Setting up a Conda Environment#
We recommend using a dedicated conda environment. You can create one with:
conda create -n g4hunter python=3.11 -y
conda activate g4hunter
Or if you use mamba:
mamba create -n g4hunter python=3.11 -y
mamba activate g4hunter
Installation#
Install directly from GitHub (no cloning required)#
The simplest way to install g4hunterpy3 is directly from the GitHub repository:
pip install git+https://github.com/holehouse-lab/g4hunterpy3.git
This installs the latest version from the main branch.
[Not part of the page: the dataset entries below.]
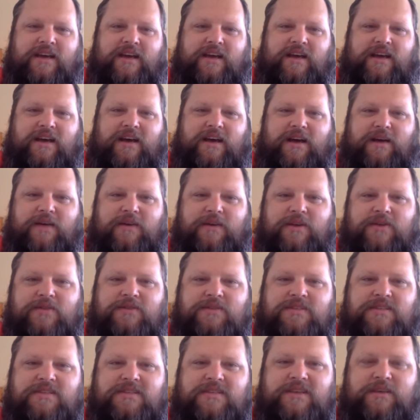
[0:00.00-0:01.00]
uh,
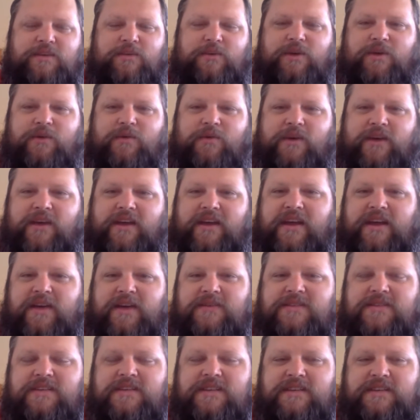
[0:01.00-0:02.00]
used to see one way and now
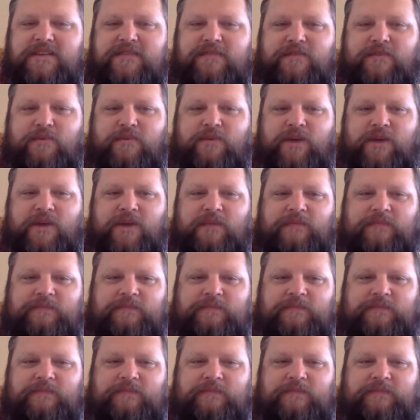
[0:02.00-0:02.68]
see a different way.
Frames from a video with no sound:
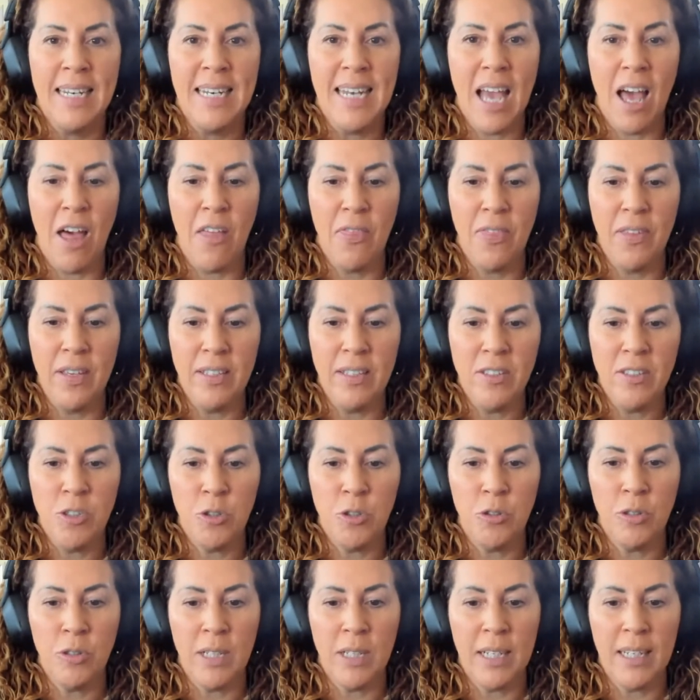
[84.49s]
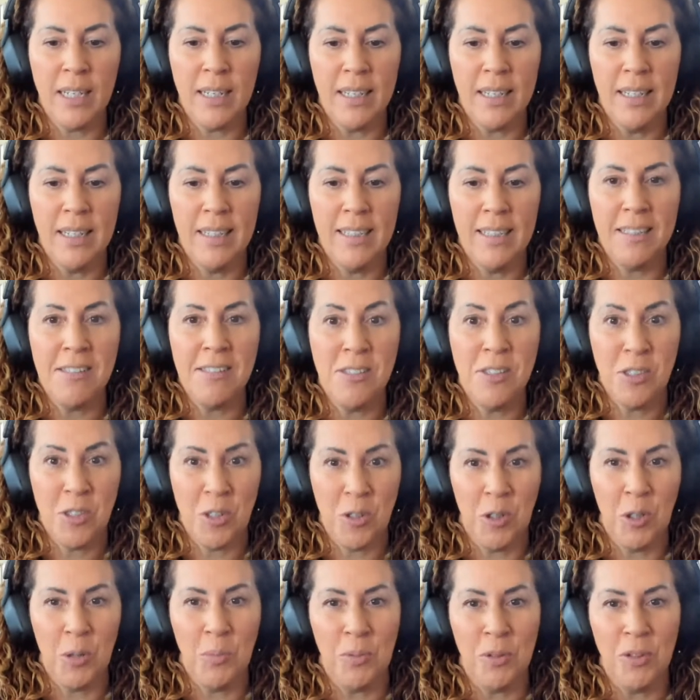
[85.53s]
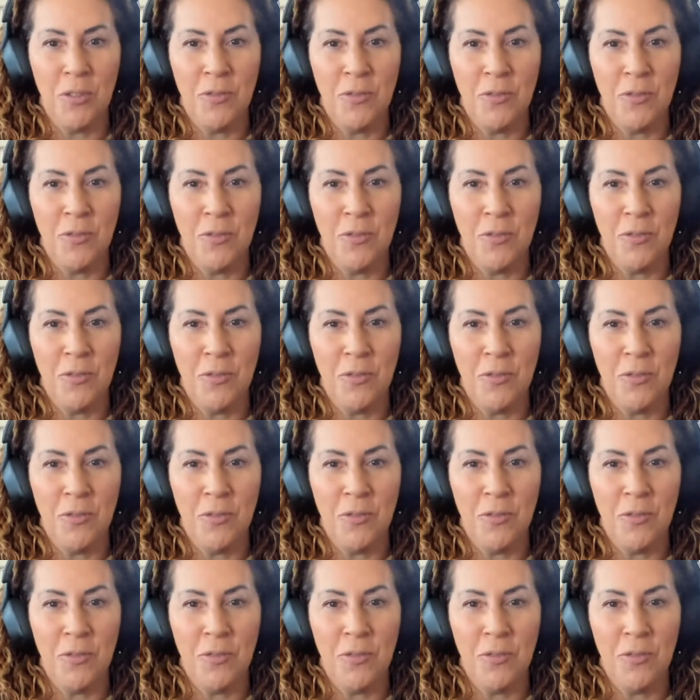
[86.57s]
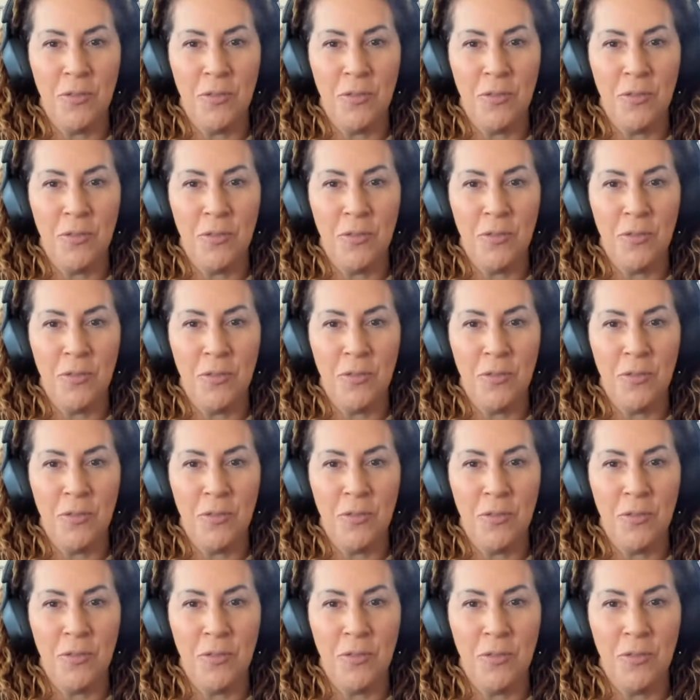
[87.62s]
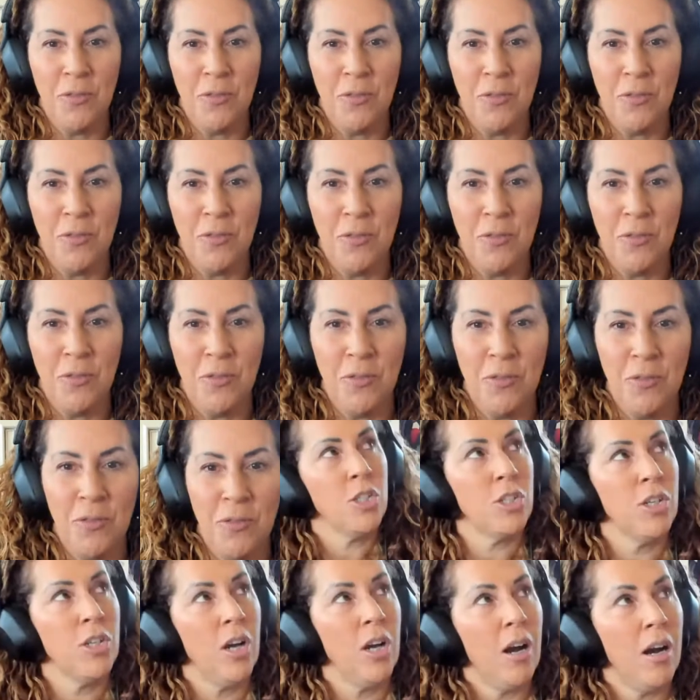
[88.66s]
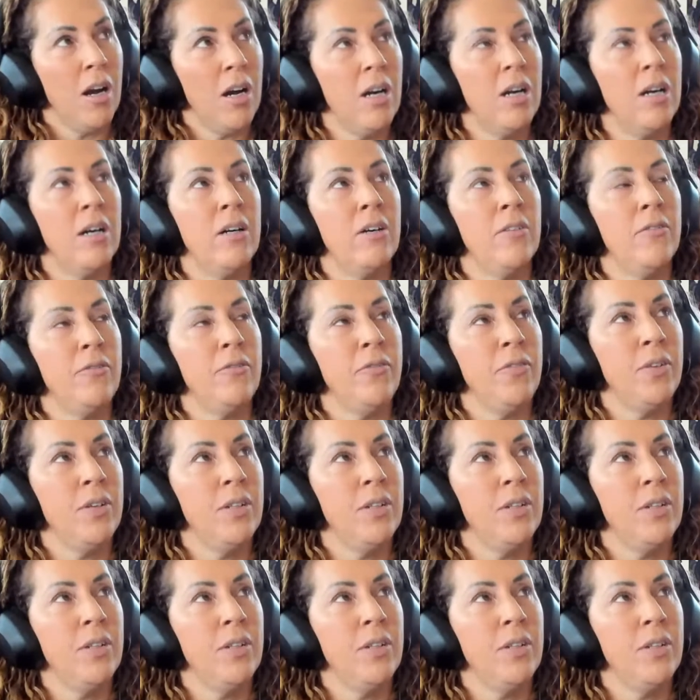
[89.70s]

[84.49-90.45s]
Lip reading: Now, this trick is suitable for dogs. Pretty much I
To install a specific
branch or tag, append @<branch-or-tag>:
# install from a specific branch
pip install git+https://github.com/holehouse-lab/g4hunterpy3.git@dev
# install from a specific release tag
pip install git+https://github.com/holehouse-lab/g4hunterpy3.git@v1.0.0
Install from a local clone#
If you want to work on the source or run the test suite:
git clone https://github.com/holehouse-lab/g4hunterpy3.git
cd g4hunterpy3
pip install .
# or in editable / development mode:
pip install -e .
Dependencies#
g4hunterpy3 depends on:
Python >= 3.8
numpy
matplotlib
protfasta
These are installed automatically by pip.
Verify the installation#
After installation, verify everything is working:
import g4hunterpy3
print(g4hunterpy3.__version__)
You can also check that the CLI is available:
g4hunterpy3 --help
Quick example#
Scan a sequence in Python:
from g4hunterpy3.core import scan_sequence
seq = "ATGGGGATTTTGGGGCCCGGGGATTTGGGG"
window_scores, hits, regions = scan_sequence(seq, window_size=10, threshold=1.0)
print(f"Found {len(hits)} window hits and {len(regions)} merged regions")
for r in regions:
print(f" Region {r.start}-{r.end}: score={r.score}, seq={r.sequence}")
Or from the command line:
g4hunterpy3 -i input.fasta -o results/ -w 25 -s 1.2 --info